**Records shown:**
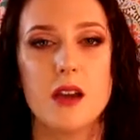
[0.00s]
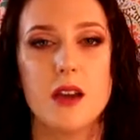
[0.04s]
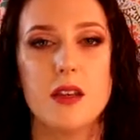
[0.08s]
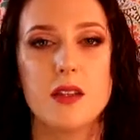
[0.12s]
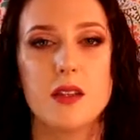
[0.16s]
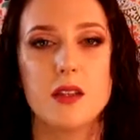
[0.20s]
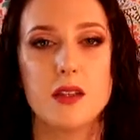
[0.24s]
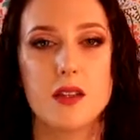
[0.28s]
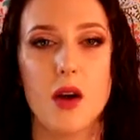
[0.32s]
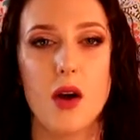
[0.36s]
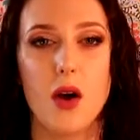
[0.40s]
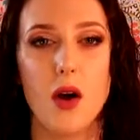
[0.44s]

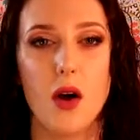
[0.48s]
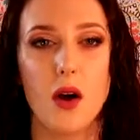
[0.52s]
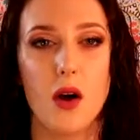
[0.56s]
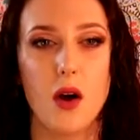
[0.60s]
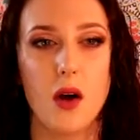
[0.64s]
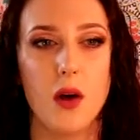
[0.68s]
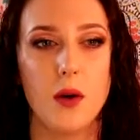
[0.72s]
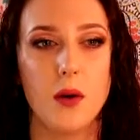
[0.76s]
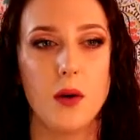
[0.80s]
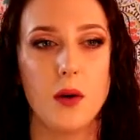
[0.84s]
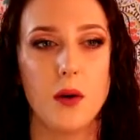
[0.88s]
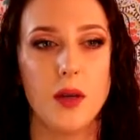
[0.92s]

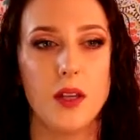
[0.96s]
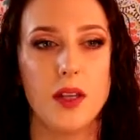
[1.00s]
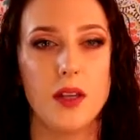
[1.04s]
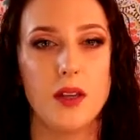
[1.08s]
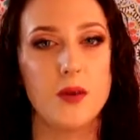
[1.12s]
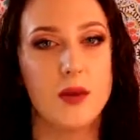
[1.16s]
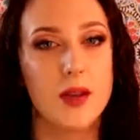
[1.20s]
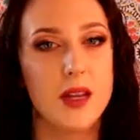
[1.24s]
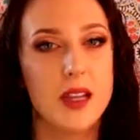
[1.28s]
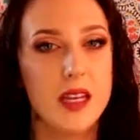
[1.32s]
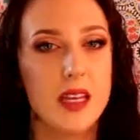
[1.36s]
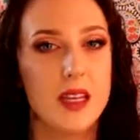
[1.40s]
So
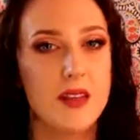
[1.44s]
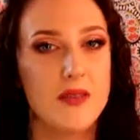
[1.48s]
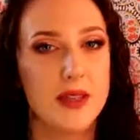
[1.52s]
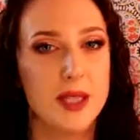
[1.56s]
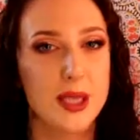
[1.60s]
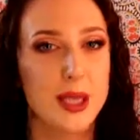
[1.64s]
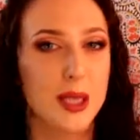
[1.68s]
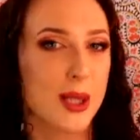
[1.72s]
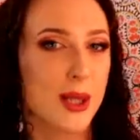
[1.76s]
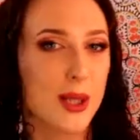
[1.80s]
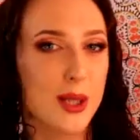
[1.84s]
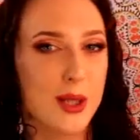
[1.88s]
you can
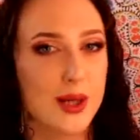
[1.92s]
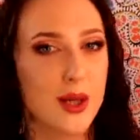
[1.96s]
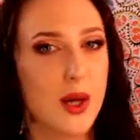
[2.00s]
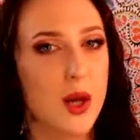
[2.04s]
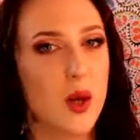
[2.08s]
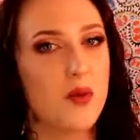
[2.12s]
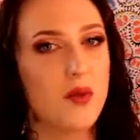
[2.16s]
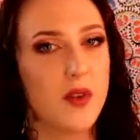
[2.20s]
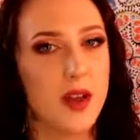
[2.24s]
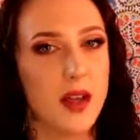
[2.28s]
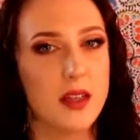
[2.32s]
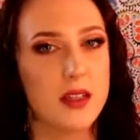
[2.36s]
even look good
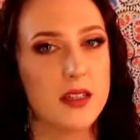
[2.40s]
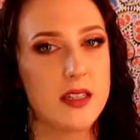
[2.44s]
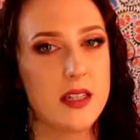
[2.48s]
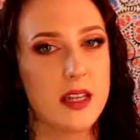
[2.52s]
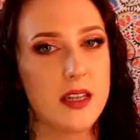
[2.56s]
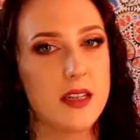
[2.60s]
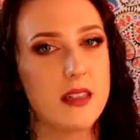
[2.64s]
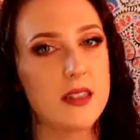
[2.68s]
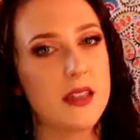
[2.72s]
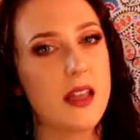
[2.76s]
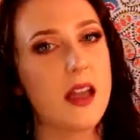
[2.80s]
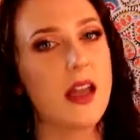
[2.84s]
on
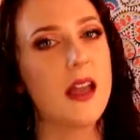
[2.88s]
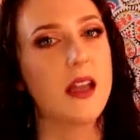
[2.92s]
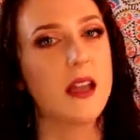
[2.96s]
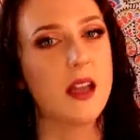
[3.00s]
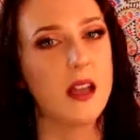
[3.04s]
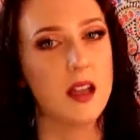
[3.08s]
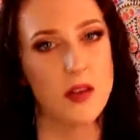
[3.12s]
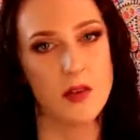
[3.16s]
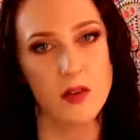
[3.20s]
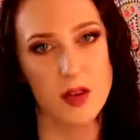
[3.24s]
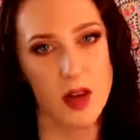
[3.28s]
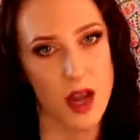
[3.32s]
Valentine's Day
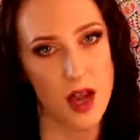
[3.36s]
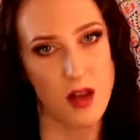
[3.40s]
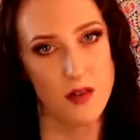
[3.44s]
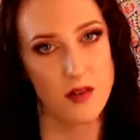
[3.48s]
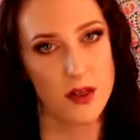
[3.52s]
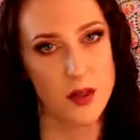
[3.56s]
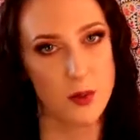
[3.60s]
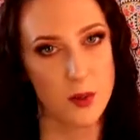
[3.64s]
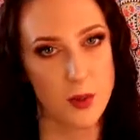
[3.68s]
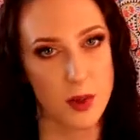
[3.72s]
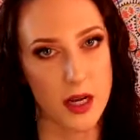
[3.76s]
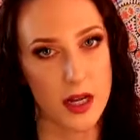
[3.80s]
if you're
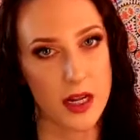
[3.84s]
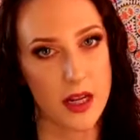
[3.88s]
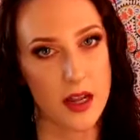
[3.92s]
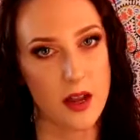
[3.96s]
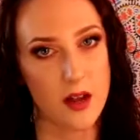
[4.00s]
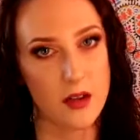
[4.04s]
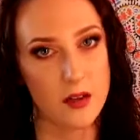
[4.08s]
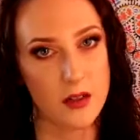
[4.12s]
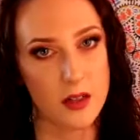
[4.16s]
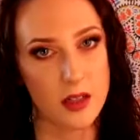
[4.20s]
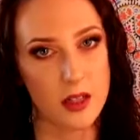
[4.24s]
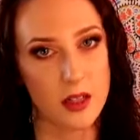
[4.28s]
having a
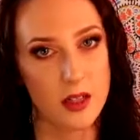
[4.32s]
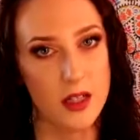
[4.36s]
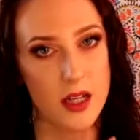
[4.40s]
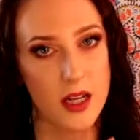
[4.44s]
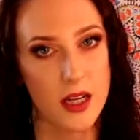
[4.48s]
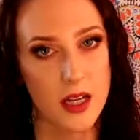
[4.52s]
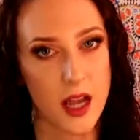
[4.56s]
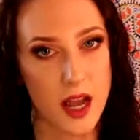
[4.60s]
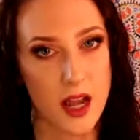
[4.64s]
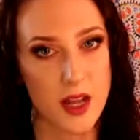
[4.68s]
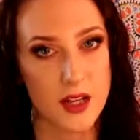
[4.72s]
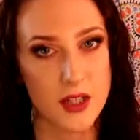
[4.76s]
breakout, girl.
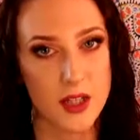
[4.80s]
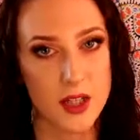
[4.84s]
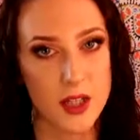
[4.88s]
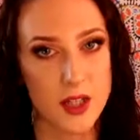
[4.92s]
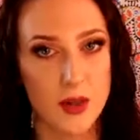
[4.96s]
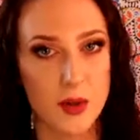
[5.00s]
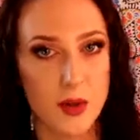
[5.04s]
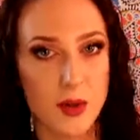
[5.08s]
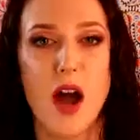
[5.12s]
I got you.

**What to work on:** Every line above should be output exactly, except for the pictures.

**Your response:**
[0.00s]
[0.04s]
[0.08s]
[0.12s]
[0.16s]
[0.20s]
[0.24s]
[0.28s]
[0.32s]
[0.36s]
[0.40s]
[0.44s]

[0.48s]
[0.52s]
[0.56s]
[0.60s]
[0.64s]
[0.68s]
[0.72s]
[0.76s]
[0.80s]
[0.84s]
[0.88s]
[0.92s]

[0.96s]
[1.00s]
[1.04s]
[1.08s]
[1.12s]
[1.16s]
[1.20s]
[1.24s]
[1.28s]
[1.32s]
[1.36s]
[1.40s]
So
[1.44s]
[1.48s]
[1.52s]
[1.56s]
[1.60s]
[1.64s]
[1.68s]
[1.72s]
[1.76s]
[1.80s]
[1.84s]
[1.88s]
you can
[1.92s]
[1.96s]
[2.00s]
[2.04s]
[2.08s]
[2.12s]
[2.16s]
[2.20s]
[2.24s]
[2.28s]
[2.32s]
[2.36s]
even look good
[2.40s]
[2.44s]
[2.48s]
[2.52s]
[2.56s]
[2.60s]
[2.64s]
[2.68s]
[2.72s]
[2.76s]
[2.80s]
[2.84s]
on
[2.88s]
[2.92s]
[2.96s]
[3.00s]
[3.04s]
[3.08s]
[3.12s]
[3.16s]
[3.20s]
[3.24s]
[3.28s]
[3.32s]
Valentine's Day
[3.36s]
[3.40s]
[3.44s]
[3.48s]
[3.52s]
[3.56s]
[3.60s]
[3.64s]
[3.68s]
[3.72s]
[3.76s]
[3.80s]
if you're
[3.84s]
[3.88s]
[3.92s]
[3.96s]
[4.00s]
[4.04s]
[4.08s]
[4.12s]
[4.16s]
[4.20s]
[4.24s]
[4.28s]
having a
[4.32s]
[4.36s]
[4.40s]
[4.44s]
[4.48s]
[4.52s]
[4.56s]
[4.60s]
[4.64s]
[4.68s]
[4.72s]
[4.76s]
breakout, girl.
[4.80s]
[4.84s]
[4.88s]
[4.92s]
[4.96s]
[5.00s]
[5.04s]
[5.08s]
[5.12s]
I got you.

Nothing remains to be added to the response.